# WORK TO COMPLETE
Set down a true copy of the data, with all pictures left out.

# EXTRACTED RECORDS
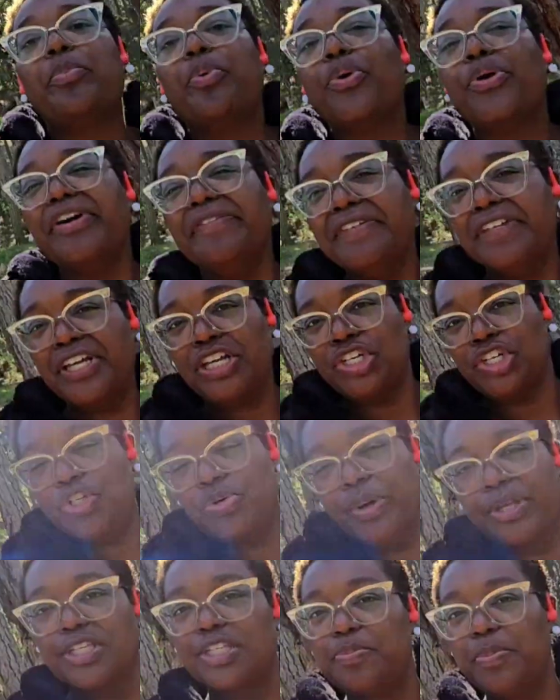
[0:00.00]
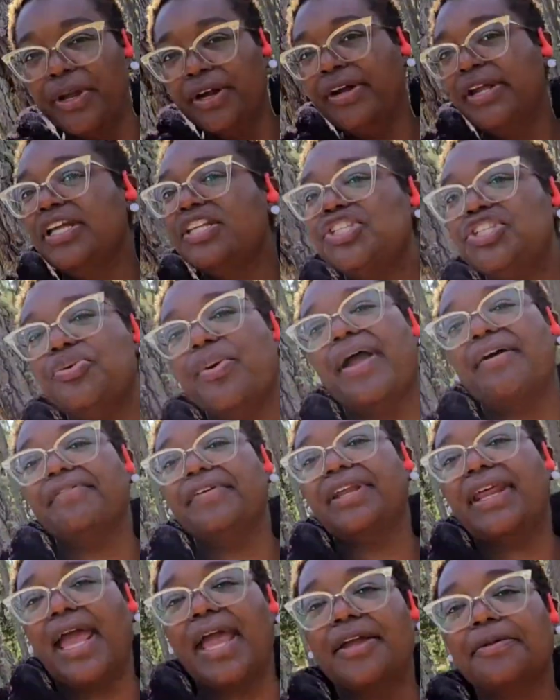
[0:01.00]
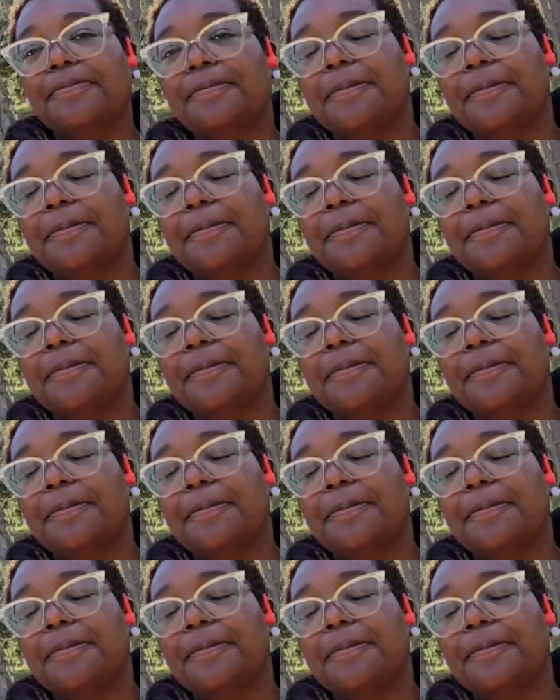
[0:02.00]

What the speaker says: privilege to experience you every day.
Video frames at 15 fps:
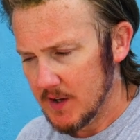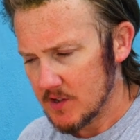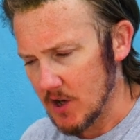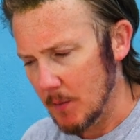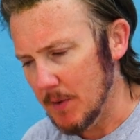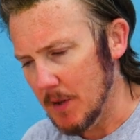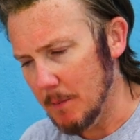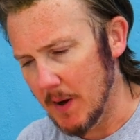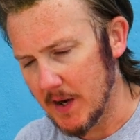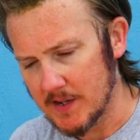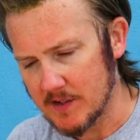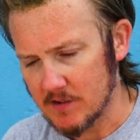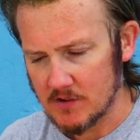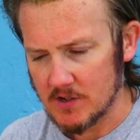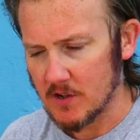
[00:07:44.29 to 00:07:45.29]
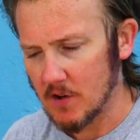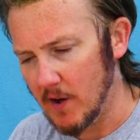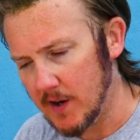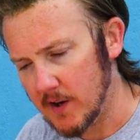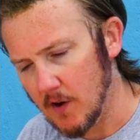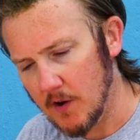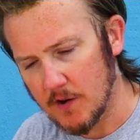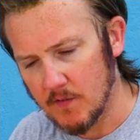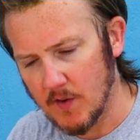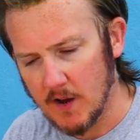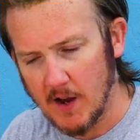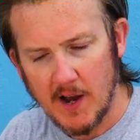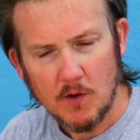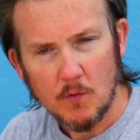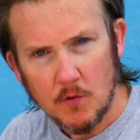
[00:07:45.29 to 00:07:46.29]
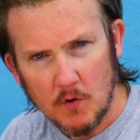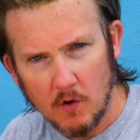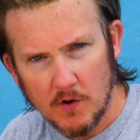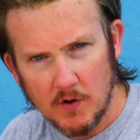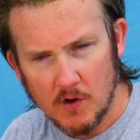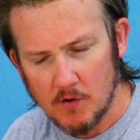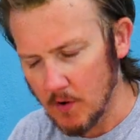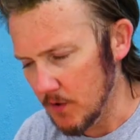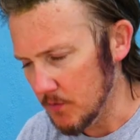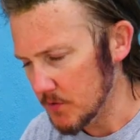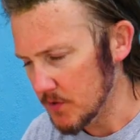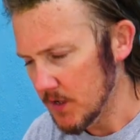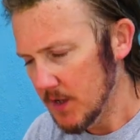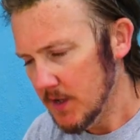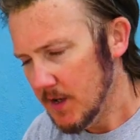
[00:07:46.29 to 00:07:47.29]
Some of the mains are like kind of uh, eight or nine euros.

# ANSWER TO THIS EXERCISE
[0:00.00]
[0:01.00]
[0:02.00]

What the speaker says: privilege to experience you every day.
Video frames at 15 fps:
[00:07:44.29 to 00:07:45.29]
[00:07:45.29 to 00:07:46.29]
[00:07:46.29 to 00:07:47.29]
Some of the mains are like kind of uh, eight or nine euros.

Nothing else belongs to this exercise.